= DUCS (software) =

DUCS (Display Unit Control System) was a teleprocessing monitor from CFS Inc. It was one of two early local teleprocessing packages for IBM's DOS/VSE environment. DUCS provided an interface and access method for programmers to 'talk' to monitors. Such access methods later became known as APIs.

Initially written for the IBM 2260 running under DOS on IBM mainframes, the original product was free for IBM users. With the advent of DOS/VS and the IBM 3270 series terminals, the original author commercialized the product, circa 1970. The company added transparent remote access about 1972.

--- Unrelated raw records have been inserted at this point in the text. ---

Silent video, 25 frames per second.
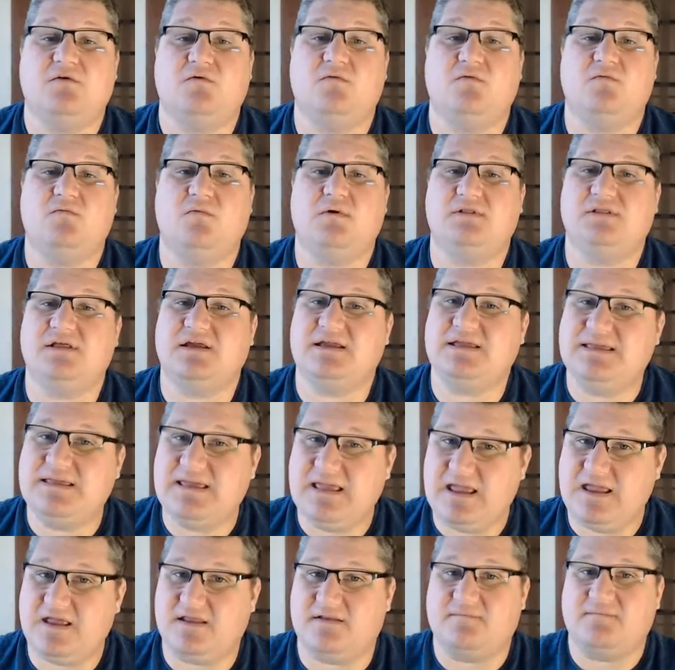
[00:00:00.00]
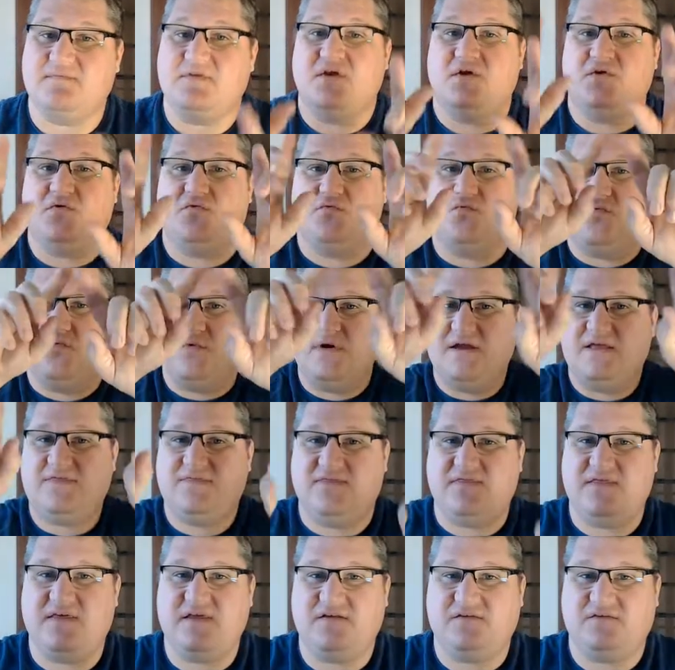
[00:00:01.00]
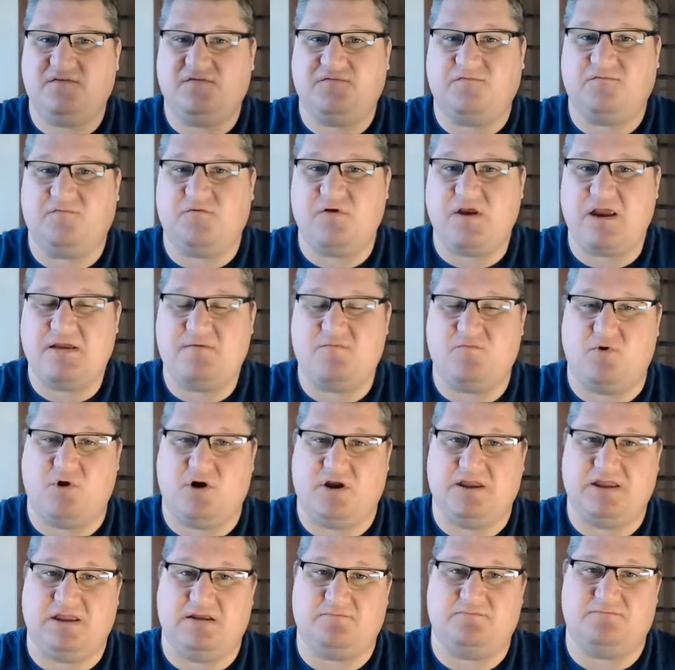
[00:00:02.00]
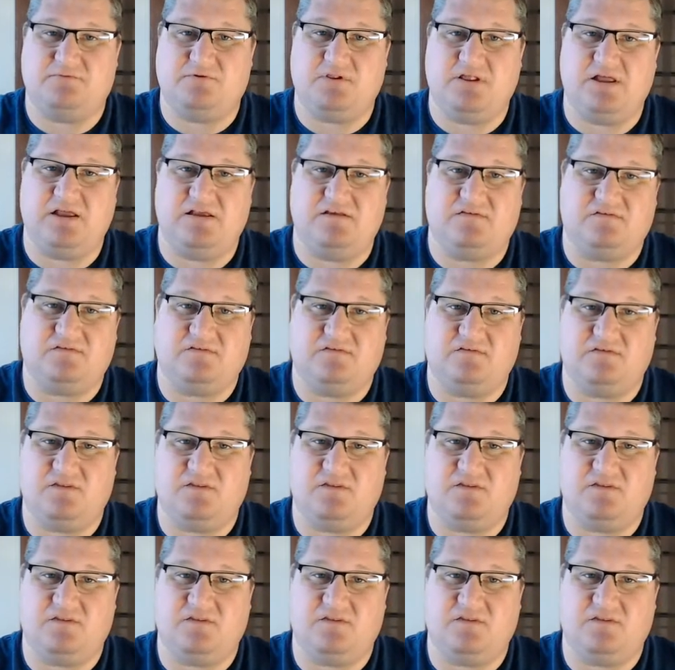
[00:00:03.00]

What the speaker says: Well, again, with this framework in place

The product is believed to be the first non-IBM publicly available commercial software package to transmit data via satellite.

== Application ==

DUCS differed from competing products such as Westi and IBM's own CICS in that it was subordinate to the application's mainline program. Westi, for example, was the mainline program and users wrote subroutines to read and write data to and from terminals and discs. This real time paradigm became known as transaction processing.

DUCS reversed that model in that it was, in fact, a subroutine package that read from and wrote to monitors, both local and remote. While DUCS was considerably easier to program and use, it also placed the onus of task management upon the programmer. Correctly designed, a DUCS program was faster than any competing package or access method.

== Development ==
=== 2260 ===

Dick Goran wrote the original DOS 2260 package. Its popularity made him realize it had potential as a commercial product, and he left IBM about 1970, and incorporated in Brookline, Massachusetts as CFS, Inc.

=== 3270 ===

In 1972, IBM released DOS/VS with the IBM/370 and the first IBM 3270 terminals, and CFS began a rewrite for the new products. Former New York City IBMer, Leigh Lundin, wrote DUCS Remote, a bi-sync module to handle remote teleprocessing. The bi-sync handler was only 4k, in contrast to IBM's BTAM at 28k, QTAM at 36k, and TCAM at 42k, and VTAM which started at 48k.

=== Demos ===

Lundin wrote games in Fortran and Assembler and Goran in COBOL to demonstrate the API for programmers. To model IBM's new light pen, programmers contributed a simple tic-tac-toe (noughts and crosses), possibly the only practical use of the subsequently discontinued light pen.

== Marketing ==

DUCS was sold in North America by CFS, Inc, Brookline, Ma.

For overseas sales, CFS engaged in both mail order and local vendors.